* _Task to carry out_:
Copy out all of the entries exactly as they appear.

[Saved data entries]
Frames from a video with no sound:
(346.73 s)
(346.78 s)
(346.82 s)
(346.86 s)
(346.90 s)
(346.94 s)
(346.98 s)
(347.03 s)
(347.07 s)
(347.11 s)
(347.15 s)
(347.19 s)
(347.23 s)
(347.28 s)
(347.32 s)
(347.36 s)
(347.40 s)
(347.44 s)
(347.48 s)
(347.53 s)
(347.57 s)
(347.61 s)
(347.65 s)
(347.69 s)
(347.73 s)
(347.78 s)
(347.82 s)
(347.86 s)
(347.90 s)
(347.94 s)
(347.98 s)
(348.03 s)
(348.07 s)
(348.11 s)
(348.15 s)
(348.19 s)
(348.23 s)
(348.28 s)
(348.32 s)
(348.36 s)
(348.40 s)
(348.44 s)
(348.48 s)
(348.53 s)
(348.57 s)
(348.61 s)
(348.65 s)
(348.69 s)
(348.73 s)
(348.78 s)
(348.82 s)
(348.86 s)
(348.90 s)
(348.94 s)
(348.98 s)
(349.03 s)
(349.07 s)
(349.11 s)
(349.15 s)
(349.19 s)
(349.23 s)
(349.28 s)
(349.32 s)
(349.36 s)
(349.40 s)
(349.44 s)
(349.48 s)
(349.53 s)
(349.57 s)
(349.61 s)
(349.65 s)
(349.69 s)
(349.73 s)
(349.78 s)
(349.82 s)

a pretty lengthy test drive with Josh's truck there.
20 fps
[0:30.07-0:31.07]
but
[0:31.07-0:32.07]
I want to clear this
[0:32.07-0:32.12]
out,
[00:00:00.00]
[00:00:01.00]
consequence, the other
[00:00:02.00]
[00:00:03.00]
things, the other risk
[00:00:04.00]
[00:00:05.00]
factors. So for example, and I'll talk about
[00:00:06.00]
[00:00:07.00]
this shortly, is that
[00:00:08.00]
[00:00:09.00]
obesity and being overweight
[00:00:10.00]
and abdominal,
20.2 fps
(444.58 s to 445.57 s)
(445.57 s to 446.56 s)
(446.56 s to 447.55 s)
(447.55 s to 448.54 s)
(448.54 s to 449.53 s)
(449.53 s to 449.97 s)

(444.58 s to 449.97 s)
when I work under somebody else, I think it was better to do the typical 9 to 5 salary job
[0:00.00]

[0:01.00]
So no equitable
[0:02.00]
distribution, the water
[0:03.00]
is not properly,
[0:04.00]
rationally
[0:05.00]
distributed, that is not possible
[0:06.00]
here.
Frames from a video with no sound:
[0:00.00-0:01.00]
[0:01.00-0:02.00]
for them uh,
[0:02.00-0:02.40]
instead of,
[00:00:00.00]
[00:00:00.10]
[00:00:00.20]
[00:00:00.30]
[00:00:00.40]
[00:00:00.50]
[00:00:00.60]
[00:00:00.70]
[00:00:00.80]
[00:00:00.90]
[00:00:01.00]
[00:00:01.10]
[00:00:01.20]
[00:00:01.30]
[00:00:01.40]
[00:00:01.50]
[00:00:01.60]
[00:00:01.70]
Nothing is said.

* _Written solution_:
Frames from a video with no sound:
(346.73 s)
(346.78 s)
(346.82 s)
(346.86 s)
(346.90 s)
(346.94 s)
(346.98 s)
(347.03 s)
(347.07 s)
(347.11 s)
(347.15 s)
(347.19 s)
(347.23 s)
(347.28 s)
(347.32 s)
(347.36 s)
(347.40 s)
(347.44 s)
(347.48 s)
(347.53 s)
(347.57 s)
(347.61 s)
(347.65 s)
(347.69 s)
(347.73 s)
(347.78 s)
(347.82 s)
(347.86 s)
(347.90 s)
(347.94 s)
(347.98 s)
(348.03 s)
(348.07 s)
(348.11 s)
(348.15 s)
(348.19 s)
(348.23 s)
(348.28 s)
(348.32 s)
(348.36 s)
(348.40 s)
(348.44 s)
(348.48 s)
(348.53 s)
(348.57 s)
(348.61 s)
(348.65 s)
(348.69 s)
(348.73 s)
(348.78 s)
(348.82 s)
(348.86 s)
(348.90 s)
(348.94 s)
(348.98 s)
(349.03 s)
(349.07 s)
(349.11 s)
(349.15 s)
(349.19 s)
(349.23 s)
(349.28 s)
(349.32 s)
(349.36 s)
(349.40 s)
(349.44 s)
(349.48 s)
(349.53 s)
(349.57 s)
(349.61 s)
(349.65 s)
(349.69 s)
(349.73 s)
(349.78 s)
(349.82 s)

a pretty lengthy test drive with Josh's truck there.
20 fps
[0:30.07-0:31.07]
but
[0:31.07-0:32.07]
I want to clear this
[0:32.07-0:32.12]
out,
[00:00:00.00]
[00:00:01.00]
consequence, the other
[00:00:02.00]
[00:00:03.00]
things, the other risk
[00:00:04.00]
[00:00:05.00]
factors. So for example, and I'll talk about
[00:00:06.00]
[00:00:07.00]
this shortly, is that
[00:00:08.00]
[00:00:09.00]
obesity and being overweight
[00:00:10.00]
and abdominal,
20.2 fps
(444.58 s to 445.57 s)
(445.57 s to 446.56 s)
(446.56 s to 447.55 s)
(447.55 s to 448.54 s)
(448.54 s to 449.53 s)
(449.53 s to 449.97 s)

(444.58 s to 449.97 s)
when I work under somebody else, I think it was better to do the typical 9 to 5 salary job
[0:00.00]

[0:01.00]
So no equitable
[0:02.00]
distribution, the water
[0:03.00]
is not properly,
[0:04.00]
rationally
[0:05.00]
distributed, that is not possible
[0:06.00]
here.
Frames from a video with no sound:
[0:00.00-0:01.00]
[0:01.00-0:02.00]
for them uh,
[0:02.00-0:02.40]
instead of,
[00:00:00.00]
[00:00:00.10]
[00:00:00.20]
[00:00:00.30]
[00:00:00.40]
[00:00:00.50]
[00:00:00.60]
[00:00:00.70]
[00:00:00.80]
[00:00:00.90]
[00:00:01.00]
[00:00:01.10]
[00:00:01.20]
[00:00:01.30]
[00:00:01.40]
[00:00:01.50]
[00:00:01.60]
[00:00:01.70]
Nothing is said.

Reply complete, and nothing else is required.